*Problem to solve*: From the entries that follow, work out how many lines contain "Transcript". Write the number only.

*Study material*:
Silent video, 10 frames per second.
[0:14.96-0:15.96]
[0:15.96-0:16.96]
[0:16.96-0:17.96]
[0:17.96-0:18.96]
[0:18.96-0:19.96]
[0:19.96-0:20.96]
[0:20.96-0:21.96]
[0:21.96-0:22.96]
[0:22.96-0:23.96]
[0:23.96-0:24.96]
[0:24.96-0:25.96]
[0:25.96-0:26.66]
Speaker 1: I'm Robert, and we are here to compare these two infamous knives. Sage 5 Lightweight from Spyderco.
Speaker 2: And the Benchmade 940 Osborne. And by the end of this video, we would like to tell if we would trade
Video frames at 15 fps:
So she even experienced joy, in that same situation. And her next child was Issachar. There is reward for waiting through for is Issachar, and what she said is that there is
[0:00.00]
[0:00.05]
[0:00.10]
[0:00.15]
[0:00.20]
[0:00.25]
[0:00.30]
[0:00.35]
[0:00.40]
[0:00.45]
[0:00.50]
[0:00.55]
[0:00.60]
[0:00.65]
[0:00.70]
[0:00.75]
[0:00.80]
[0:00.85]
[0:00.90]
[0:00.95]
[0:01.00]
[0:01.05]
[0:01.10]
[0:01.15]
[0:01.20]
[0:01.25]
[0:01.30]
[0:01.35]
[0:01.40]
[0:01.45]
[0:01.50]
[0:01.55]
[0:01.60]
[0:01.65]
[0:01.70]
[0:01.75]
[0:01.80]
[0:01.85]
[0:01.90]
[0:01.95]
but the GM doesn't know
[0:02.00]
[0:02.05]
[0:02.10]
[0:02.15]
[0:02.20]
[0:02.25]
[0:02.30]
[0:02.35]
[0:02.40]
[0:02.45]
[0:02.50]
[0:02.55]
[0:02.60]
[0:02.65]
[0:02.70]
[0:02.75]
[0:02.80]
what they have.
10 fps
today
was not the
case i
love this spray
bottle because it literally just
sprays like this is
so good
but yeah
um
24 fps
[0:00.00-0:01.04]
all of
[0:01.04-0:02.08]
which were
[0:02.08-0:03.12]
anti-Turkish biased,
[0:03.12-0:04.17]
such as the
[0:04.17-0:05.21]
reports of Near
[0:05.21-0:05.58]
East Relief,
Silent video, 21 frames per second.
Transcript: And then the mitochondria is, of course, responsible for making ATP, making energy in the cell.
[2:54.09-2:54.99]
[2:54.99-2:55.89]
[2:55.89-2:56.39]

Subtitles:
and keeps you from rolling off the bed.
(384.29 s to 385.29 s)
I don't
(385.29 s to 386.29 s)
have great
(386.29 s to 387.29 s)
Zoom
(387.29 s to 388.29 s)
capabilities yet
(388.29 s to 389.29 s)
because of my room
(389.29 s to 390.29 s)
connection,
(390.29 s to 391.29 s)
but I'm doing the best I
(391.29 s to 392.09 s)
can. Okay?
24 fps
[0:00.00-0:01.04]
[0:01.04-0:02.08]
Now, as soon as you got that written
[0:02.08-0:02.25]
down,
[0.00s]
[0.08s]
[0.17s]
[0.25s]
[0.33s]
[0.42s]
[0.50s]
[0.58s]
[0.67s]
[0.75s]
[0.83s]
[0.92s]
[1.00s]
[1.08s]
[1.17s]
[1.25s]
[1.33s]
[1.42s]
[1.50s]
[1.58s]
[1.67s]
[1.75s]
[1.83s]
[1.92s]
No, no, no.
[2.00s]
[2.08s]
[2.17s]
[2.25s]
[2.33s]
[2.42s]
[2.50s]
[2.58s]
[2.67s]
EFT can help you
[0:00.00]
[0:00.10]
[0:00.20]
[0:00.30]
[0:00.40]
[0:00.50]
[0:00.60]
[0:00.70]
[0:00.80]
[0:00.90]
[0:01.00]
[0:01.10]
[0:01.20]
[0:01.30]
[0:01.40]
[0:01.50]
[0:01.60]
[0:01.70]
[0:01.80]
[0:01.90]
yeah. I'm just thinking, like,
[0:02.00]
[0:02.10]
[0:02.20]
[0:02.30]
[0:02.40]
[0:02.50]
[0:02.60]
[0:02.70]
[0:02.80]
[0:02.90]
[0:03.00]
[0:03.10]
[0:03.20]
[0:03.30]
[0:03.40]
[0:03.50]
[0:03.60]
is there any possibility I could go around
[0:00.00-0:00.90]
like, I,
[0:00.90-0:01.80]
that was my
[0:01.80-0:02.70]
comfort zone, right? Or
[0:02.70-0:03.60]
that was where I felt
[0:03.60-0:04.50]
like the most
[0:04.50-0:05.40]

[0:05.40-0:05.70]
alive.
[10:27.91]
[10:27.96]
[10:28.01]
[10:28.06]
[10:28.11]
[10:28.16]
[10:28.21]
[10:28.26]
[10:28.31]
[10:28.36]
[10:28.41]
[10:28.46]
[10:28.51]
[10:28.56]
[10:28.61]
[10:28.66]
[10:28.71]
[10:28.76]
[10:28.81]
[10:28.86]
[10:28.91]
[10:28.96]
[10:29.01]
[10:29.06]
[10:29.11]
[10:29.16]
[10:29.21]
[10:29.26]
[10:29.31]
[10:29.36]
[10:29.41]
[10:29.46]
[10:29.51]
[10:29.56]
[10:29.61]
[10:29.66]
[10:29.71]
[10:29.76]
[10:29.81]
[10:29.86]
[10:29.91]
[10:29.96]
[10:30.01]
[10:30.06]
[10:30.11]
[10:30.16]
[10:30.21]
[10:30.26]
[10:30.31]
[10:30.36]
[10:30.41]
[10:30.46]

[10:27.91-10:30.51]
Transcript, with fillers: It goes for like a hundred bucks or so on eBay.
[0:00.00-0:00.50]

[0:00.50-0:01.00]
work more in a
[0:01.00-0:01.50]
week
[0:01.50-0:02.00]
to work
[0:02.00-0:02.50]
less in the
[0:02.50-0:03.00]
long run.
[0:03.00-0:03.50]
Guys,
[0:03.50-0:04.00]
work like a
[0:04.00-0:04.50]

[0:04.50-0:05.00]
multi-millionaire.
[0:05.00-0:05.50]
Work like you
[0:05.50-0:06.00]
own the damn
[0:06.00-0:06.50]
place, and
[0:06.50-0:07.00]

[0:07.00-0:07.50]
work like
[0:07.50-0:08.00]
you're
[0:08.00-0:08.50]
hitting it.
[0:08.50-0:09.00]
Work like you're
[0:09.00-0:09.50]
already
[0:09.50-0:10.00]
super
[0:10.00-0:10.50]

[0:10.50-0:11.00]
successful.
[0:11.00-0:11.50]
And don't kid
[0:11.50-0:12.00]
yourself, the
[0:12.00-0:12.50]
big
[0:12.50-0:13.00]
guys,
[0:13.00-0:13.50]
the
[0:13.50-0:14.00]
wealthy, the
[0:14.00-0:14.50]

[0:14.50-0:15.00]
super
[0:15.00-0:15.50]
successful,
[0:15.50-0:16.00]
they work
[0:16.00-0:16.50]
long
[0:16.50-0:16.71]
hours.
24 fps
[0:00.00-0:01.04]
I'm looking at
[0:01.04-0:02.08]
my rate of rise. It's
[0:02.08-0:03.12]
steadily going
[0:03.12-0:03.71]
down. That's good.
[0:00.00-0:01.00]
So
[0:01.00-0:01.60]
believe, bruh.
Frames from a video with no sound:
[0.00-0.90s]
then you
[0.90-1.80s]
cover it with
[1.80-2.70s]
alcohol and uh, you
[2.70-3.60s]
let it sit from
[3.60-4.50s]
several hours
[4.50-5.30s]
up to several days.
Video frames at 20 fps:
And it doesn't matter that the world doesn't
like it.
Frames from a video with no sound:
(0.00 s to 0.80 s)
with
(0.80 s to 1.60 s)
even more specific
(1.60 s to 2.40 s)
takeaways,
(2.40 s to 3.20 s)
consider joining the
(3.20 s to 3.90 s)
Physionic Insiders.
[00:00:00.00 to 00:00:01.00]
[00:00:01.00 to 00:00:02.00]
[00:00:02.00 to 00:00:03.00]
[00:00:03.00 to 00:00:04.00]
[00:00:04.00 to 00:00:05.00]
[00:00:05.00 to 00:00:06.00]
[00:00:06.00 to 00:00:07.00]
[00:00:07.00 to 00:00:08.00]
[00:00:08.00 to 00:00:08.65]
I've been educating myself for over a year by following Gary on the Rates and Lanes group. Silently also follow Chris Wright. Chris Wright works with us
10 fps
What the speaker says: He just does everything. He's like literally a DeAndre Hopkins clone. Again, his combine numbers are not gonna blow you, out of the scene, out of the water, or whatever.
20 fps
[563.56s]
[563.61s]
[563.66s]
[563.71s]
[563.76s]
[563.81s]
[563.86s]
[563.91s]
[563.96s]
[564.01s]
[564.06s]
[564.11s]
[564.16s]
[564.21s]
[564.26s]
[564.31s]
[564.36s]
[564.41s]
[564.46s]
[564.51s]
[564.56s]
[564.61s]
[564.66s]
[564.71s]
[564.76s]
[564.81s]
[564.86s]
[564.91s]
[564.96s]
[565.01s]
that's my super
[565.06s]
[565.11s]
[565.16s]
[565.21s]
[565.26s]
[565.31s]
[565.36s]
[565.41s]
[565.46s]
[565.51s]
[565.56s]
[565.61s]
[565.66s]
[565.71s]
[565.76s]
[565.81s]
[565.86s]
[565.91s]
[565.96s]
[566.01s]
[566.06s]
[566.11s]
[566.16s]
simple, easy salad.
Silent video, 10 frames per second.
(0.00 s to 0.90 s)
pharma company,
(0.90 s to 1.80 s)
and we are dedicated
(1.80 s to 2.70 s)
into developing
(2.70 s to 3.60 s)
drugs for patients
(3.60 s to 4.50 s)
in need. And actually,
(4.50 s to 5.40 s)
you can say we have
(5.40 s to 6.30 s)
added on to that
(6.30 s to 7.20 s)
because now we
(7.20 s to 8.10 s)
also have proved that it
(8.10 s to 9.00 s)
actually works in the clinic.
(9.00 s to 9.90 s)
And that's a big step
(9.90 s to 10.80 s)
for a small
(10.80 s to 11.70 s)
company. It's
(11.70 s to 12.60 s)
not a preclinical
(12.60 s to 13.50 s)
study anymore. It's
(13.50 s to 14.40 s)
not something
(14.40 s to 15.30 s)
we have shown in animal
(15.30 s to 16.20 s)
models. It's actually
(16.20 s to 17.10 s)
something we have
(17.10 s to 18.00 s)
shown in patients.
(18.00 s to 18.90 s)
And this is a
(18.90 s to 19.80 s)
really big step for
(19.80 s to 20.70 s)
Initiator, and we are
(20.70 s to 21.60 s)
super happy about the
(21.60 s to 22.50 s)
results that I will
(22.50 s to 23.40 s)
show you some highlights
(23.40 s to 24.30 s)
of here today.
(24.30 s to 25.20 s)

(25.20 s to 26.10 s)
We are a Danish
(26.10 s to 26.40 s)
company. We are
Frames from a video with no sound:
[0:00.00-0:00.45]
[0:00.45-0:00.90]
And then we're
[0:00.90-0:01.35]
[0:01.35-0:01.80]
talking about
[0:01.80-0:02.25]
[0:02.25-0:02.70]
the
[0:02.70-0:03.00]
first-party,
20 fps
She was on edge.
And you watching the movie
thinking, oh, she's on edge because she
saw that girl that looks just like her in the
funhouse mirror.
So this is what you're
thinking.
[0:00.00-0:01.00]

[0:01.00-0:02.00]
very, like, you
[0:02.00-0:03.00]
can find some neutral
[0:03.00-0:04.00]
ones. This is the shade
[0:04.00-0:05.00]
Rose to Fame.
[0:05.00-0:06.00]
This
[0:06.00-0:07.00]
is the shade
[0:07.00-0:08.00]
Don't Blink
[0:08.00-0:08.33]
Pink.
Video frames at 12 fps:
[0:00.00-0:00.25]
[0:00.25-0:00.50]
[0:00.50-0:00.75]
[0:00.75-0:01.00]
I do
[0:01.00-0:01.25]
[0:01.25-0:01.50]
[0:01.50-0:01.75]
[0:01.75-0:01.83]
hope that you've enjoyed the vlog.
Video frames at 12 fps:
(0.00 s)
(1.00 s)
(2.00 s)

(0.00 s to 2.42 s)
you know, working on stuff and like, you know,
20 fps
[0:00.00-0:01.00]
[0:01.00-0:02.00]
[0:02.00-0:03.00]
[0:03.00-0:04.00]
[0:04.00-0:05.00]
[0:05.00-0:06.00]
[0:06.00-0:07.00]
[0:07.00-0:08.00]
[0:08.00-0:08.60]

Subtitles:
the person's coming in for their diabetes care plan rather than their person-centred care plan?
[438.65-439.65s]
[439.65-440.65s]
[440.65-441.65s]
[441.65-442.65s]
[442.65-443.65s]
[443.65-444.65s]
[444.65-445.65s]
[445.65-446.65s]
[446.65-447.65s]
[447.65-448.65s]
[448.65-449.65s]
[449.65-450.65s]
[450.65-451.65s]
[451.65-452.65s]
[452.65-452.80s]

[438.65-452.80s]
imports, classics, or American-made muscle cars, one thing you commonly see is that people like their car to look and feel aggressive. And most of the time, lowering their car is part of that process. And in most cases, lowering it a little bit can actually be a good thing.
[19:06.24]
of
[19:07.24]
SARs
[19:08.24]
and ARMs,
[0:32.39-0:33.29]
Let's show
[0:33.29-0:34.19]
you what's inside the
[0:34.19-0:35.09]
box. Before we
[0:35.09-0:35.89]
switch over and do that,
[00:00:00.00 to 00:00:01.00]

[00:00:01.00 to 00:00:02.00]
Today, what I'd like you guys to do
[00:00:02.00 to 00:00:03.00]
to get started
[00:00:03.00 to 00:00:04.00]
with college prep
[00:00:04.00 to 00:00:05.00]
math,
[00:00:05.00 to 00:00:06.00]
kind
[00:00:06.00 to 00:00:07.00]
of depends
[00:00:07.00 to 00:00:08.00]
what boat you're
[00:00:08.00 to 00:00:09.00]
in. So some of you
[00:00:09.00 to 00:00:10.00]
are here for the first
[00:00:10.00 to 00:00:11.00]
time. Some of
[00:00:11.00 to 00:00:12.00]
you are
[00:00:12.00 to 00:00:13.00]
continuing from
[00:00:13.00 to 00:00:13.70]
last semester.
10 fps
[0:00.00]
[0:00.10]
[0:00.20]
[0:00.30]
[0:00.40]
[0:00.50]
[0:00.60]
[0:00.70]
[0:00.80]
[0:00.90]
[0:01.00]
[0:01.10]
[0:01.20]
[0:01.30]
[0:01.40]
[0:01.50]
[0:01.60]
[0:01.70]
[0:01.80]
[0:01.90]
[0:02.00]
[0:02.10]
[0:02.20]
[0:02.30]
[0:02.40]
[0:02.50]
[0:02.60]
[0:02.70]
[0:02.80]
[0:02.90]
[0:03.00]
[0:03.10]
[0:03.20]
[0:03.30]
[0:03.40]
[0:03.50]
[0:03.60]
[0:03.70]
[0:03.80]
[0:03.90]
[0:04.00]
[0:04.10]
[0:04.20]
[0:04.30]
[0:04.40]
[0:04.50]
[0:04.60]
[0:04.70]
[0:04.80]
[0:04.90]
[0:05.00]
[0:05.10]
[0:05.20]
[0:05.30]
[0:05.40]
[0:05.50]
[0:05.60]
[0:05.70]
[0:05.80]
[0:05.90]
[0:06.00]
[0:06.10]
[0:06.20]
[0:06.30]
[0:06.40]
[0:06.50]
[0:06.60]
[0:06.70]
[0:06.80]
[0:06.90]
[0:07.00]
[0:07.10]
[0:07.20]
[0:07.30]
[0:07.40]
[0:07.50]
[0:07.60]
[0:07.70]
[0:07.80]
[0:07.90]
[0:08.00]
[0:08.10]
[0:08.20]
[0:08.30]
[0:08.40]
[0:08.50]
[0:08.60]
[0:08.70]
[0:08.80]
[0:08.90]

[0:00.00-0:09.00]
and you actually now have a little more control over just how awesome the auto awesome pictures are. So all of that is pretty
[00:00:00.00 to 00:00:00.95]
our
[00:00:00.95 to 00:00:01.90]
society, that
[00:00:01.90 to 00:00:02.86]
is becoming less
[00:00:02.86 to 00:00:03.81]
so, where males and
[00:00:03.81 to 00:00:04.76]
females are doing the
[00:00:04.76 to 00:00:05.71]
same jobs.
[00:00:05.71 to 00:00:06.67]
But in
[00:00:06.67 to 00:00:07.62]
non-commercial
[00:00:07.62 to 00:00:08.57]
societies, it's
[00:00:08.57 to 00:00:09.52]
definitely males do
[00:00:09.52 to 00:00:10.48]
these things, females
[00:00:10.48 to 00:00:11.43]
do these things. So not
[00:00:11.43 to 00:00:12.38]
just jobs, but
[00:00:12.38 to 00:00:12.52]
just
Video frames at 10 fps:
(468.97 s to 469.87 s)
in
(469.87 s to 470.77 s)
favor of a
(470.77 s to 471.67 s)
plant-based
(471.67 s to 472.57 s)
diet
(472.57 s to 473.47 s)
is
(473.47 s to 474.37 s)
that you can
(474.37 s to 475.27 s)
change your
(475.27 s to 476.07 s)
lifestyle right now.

*Result of the task*: 2